> **To do**: Retype the whole listing that follows, with nothing added or left out.

.....

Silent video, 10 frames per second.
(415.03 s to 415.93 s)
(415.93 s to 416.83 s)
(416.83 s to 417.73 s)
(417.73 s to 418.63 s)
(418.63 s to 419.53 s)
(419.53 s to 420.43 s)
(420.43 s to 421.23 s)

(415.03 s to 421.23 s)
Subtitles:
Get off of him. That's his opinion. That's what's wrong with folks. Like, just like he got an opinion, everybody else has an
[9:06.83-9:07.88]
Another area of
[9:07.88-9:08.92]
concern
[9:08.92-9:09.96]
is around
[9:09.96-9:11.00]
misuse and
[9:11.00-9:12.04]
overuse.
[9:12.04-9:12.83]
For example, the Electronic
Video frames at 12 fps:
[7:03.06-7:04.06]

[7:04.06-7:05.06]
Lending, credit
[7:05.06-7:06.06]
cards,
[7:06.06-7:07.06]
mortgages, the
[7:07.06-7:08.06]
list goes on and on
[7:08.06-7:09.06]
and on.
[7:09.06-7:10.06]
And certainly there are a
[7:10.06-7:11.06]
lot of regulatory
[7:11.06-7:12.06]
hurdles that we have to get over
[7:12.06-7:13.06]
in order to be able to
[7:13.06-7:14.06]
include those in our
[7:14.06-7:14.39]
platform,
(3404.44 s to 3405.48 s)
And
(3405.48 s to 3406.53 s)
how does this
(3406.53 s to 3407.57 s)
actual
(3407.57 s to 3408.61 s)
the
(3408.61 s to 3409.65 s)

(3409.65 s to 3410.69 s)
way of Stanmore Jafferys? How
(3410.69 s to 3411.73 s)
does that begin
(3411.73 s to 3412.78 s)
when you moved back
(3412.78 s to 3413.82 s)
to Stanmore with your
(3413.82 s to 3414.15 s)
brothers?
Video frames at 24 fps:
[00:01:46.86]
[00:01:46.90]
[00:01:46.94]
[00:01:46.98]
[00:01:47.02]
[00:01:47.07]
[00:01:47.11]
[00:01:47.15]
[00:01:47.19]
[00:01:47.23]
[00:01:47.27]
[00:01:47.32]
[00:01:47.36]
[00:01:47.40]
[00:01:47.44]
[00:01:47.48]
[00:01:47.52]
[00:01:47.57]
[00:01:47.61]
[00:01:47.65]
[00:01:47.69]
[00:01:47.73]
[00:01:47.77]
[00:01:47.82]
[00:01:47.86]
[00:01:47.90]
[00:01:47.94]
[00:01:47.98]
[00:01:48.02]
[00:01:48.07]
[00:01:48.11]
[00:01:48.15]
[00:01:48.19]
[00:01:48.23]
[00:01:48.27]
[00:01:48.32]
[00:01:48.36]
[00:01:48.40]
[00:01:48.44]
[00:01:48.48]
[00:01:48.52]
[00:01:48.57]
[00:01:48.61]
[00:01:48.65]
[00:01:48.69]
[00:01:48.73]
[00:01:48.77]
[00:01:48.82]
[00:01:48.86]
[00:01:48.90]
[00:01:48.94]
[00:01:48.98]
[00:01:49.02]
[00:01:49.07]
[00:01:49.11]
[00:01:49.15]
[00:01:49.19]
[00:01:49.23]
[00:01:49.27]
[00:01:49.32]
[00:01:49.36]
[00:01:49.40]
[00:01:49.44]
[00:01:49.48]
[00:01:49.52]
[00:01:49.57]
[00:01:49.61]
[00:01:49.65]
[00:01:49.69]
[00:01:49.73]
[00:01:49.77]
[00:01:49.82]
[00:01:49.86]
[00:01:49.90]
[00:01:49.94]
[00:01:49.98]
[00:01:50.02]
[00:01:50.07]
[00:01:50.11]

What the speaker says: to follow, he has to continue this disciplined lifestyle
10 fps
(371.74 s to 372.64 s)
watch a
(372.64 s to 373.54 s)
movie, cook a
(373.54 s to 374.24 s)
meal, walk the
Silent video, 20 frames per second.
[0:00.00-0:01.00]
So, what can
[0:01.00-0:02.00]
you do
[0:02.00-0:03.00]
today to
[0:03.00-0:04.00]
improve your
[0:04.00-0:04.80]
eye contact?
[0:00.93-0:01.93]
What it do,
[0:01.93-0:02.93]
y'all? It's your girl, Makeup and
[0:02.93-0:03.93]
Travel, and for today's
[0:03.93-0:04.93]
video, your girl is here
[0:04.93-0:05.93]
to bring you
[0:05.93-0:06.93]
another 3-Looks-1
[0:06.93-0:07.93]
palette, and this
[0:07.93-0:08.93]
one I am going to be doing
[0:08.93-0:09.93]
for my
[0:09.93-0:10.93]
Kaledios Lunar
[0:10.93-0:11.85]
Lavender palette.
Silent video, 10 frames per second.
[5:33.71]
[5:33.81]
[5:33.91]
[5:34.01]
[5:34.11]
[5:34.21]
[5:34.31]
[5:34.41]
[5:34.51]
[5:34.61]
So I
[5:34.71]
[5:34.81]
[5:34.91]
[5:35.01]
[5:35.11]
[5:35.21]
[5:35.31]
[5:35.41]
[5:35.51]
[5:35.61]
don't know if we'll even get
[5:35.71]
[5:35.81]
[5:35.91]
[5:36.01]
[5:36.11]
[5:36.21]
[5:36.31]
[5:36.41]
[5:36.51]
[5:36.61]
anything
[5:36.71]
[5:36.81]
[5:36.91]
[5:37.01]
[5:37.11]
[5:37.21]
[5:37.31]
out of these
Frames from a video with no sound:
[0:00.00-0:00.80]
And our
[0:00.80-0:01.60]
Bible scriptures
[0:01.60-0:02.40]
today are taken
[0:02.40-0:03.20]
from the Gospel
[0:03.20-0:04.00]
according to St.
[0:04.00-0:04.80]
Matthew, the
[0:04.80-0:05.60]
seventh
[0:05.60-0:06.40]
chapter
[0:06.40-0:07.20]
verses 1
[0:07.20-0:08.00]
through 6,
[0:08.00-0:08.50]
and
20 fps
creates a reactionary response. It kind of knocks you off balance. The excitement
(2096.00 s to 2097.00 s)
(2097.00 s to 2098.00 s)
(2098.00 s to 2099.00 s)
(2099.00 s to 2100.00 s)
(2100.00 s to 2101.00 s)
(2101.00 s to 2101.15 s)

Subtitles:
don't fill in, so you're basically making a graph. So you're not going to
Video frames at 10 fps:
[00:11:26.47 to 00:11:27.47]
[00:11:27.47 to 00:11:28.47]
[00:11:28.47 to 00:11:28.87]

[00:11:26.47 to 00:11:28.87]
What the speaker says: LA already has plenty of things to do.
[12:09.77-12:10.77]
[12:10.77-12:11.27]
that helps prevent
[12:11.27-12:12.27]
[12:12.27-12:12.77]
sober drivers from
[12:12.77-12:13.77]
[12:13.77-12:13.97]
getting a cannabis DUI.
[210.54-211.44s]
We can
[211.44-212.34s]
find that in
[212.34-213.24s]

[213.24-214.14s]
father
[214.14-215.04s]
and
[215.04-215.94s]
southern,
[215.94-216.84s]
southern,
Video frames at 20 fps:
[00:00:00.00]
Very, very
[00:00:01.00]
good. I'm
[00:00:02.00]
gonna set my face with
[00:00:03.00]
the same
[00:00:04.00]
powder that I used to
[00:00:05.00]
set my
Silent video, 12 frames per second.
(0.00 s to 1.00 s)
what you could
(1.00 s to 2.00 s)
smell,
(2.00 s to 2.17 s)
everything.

.....

> **Expected answer**:
Silent video, 10 frames per second.
(415.03 s to 415.93 s)
(415.93 s to 416.83 s)
(416.83 s to 417.73 s)
(417.73 s to 418.63 s)
(418.63 s to 419.53 s)
(419.53 s to 420.43 s)
(420.43 s to 421.23 s)

(415.03 s to 421.23 s)
Subtitles:
Get off of him. That's his opinion. That's what's wrong with folks. Like, just like he got an opinion, everybody else has an
[9:06.83-9:07.88]
Another area of
[9:07.88-9:08.92]
concern
[9:08.92-9:09.96]
is around
[9:09.96-9:11.00]
misuse and
[9:11.00-9:12.04]
overuse.
[9:12.04-9:12.83]
For example, the Electronic
Video frames at 12 fps:
[7:03.06-7:04.06]

[7:04.06-7:05.06]
Lending, credit
[7:05.06-7:06.06]
cards,
[7:06.06-7:07.06]
mortgages, the
[7:07.06-7:08.06]
list goes on and on
[7:08.06-7:09.06]
and on.
[7:09.06-7:10.06]
And certainly there are a
[7:10.06-7:11.06]
lot of regulatory
[7:11.06-7:12.06]
hurdles that we have to get over
[7:12.06-7:13.06]
in order to be able to
[7:13.06-7:14.06]
include those in our
[7:14.06-7:14.39]
platform,
(3404.44 s to 3405.48 s)
And
(3405.48 s to 3406.53 s)
how does this
(3406.53 s to 3407.57 s)
actual
(3407.57 s to 3408.61 s)
the
(3408.61 s to 3409.65 s)

(3409.65 s to 3410.69 s)
way of Stanmore Jafferys? How
(3410.69 s to 3411.73 s)
does that begin
(3411.73 s to 3412.78 s)
when you moved back
(3412.78 s to 3413.82 s)
to Stanmore with your
(3413.82 s to 3414.15 s)
brothers?
Video frames at 24 fps:
[00:01:46.86]
[00:01:46.90]
[00:01:46.94]
[00:01:46.98]
[00:01:47.02]
[00:01:47.07]
[00:01:47.11]
[00:01:47.15]
[00:01:47.19]
[00:01:47.23]
[00:01:47.27]
[00:01:47.32]
[00:01:47.36]
[00:01:47.40]
[00:01:47.44]
[00:01:47.48]
[00:01:47.52]
[00:01:47.57]
[00:01:47.61]
[00:01:47.65]
[00:01:47.69]
[00:01:47.73]
[00:01:47.77]
[00:01:47.82]
[00:01:47.86]
[00:01:47.90]
[00:01:47.94]
[00:01:47.98]
[00:01:48.02]
[00:01:48.07]
[00:01:48.11]
[00:01:48.15]
[00:01:48.19]
[00:01:48.23]
[00:01:48.27]
[00:01:48.32]
[00:01:48.36]
[00:01:48.40]
[00:01:48.44]
[00:01:48.48]
[00:01:48.52]
[00:01:48.57]
[00:01:48.61]
[00:01:48.65]
[00:01:48.69]
[00:01:48.73]
[00:01:48.77]
[00:01:48.82]
[00:01:48.86]
[00:01:48.90]
[00:01:48.94]
[00:01:48.98]
[00:01:49.02]
[00:01:49.07]
[00:01:49.11]
[00:01:49.15]
[00:01:49.19]
[00:01:49.23]
[00:01:49.27]
[00:01:49.32]
[00:01:49.36]
[00:01:49.40]
[00:01:49.44]
[00:01:49.48]
[00:01:49.52]
[00:01:49.57]
[00:01:49.61]
[00:01:49.65]
[00:01:49.69]
[00:01:49.73]
[00:01:49.77]
[00:01:49.82]
[00:01:49.86]
[00:01:49.90]
[00:01:49.94]
[00:01:49.98]
[00:01:50.02]
[00:01:50.07]
[00:01:50.11]

What the speaker says: to follow, he has to continue this disciplined lifestyle
10 fps
(371.74 s to 372.64 s)
watch a
(372.64 s to 373.54 s)
movie, cook a
(373.54 s to 374.24 s)
meal, walk the
Silent video, 20 frames per second.
[0:00.00-0:01.00]
So, what can
[0:01.00-0:02.00]
you do
[0:02.00-0:03.00]
today to
[0:03.00-0:04.00]
improve your
[0:04.00-0:04.80]
eye contact?
[0:00.93-0:01.93]
What it do,
[0:01.93-0:02.93]
y'all? It's your girl, Makeup and
[0:02.93-0:03.93]
Travel, and for today's
[0:03.93-0:04.93]
video, your girl is here
[0:04.93-0:05.93]
to bring you
[0:05.93-0:06.93]
another 3-Looks-1
[0:06.93-0:07.93]
palette, and this
[0:07.93-0:08.93]
one I am going to be doing
[0:08.93-0:09.93]
for my
[0:09.93-0:10.93]
Kaledios Lunar
[0:10.93-0:11.85]
Lavender palette.
Silent video, 10 frames per second.
[5:33.71]
[5:33.81]
[5:33.91]
[5:34.01]
[5:34.11]
[5:34.21]
[5:34.31]
[5:34.41]
[5:34.51]
[5:34.61]
So I
[5:34.71]
[5:34.81]
[5:34.91]
[5:35.01]
[5:35.11]
[5:35.21]
[5:35.31]
[5:35.41]
[5:35.51]
[5:35.61]
don't know if we'll even get
[5:35.71]
[5:35.81]
[5:35.91]
[5:36.01]
[5:36.11]
[5:36.21]
[5:36.31]
[5:36.41]
[5:36.51]
[5:36.61]
anything
[5:36.71]
[5:36.81]
[5:36.91]
[5:37.01]
[5:37.11]
[5:37.21]
[5:37.31]
out of these
Frames from a video with no sound:
[0:00.00-0:00.80]
And our
[0:00.80-0:01.60]
Bible scriptures
[0:01.60-0:02.40]
today are taken
[0:02.40-0:03.20]
from the Gospel
[0:03.20-0:04.00]
according to St.
[0:04.00-0:04.80]
Matthew, the
[0:04.80-0:05.60]
seventh
[0:05.60-0:06.40]
chapter
[0:06.40-0:07.20]
verses 1
[0:07.20-0:08.00]
through 6,
[0:08.00-0:08.50]
and
20 fps
creates a reactionary response. It kind of knocks you off balance. The excitement
(2096.00 s to 2097.00 s)
(2097.00 s to 2098.00 s)
(2098.00 s to 2099.00 s)
(2099.00 s to 2100.00 s)
(2100.00 s to 2101.00 s)
(2101.00 s to 2101.15 s)

Subtitles:
don't fill in, so you're basically making a graph. So you're not going to
Video frames at 10 fps:
[00:11:26.47 to 00:11:27.47]
[00:11:27.47 to 00:11:28.47]
[00:11:28.47 to 00:11:28.87]

[00:11:26.47 to 00:11:28.87]
What the speaker says: LA already has plenty of things to do.
[12:09.77-12:10.77]
[12:10.77-12:11.27]
that helps prevent
[12:11.27-12:12.27]
[12:12.27-12:12.77]
sober drivers from
[12:12.77-12:13.77]
[12:13.77-12:13.97]
getting a cannabis DUI.
[210.54-211.44s]
We can
[211.44-212.34s]
find that in
[212.34-213.24s]

[213.24-214.14s]
father
[214.14-215.04s]
and
[215.04-215.94s]
southern,
[215.94-216.84s]
southern,
Video frames at 20 fps:
[00:00:00.00]
Very, very
[00:00:01.00]
good. I'm
[00:00:02.00]
gonna set my face with
[00:00:03.00]
the same
[00:00:04.00]
powder that I used to
[00:00:05.00]
set my
Silent video, 12 frames per second.
(0.00 s to 1.00 s)
what you could
(1.00 s to 2.00 s)
smell,
(2.00 s to 2.17 s)
everything.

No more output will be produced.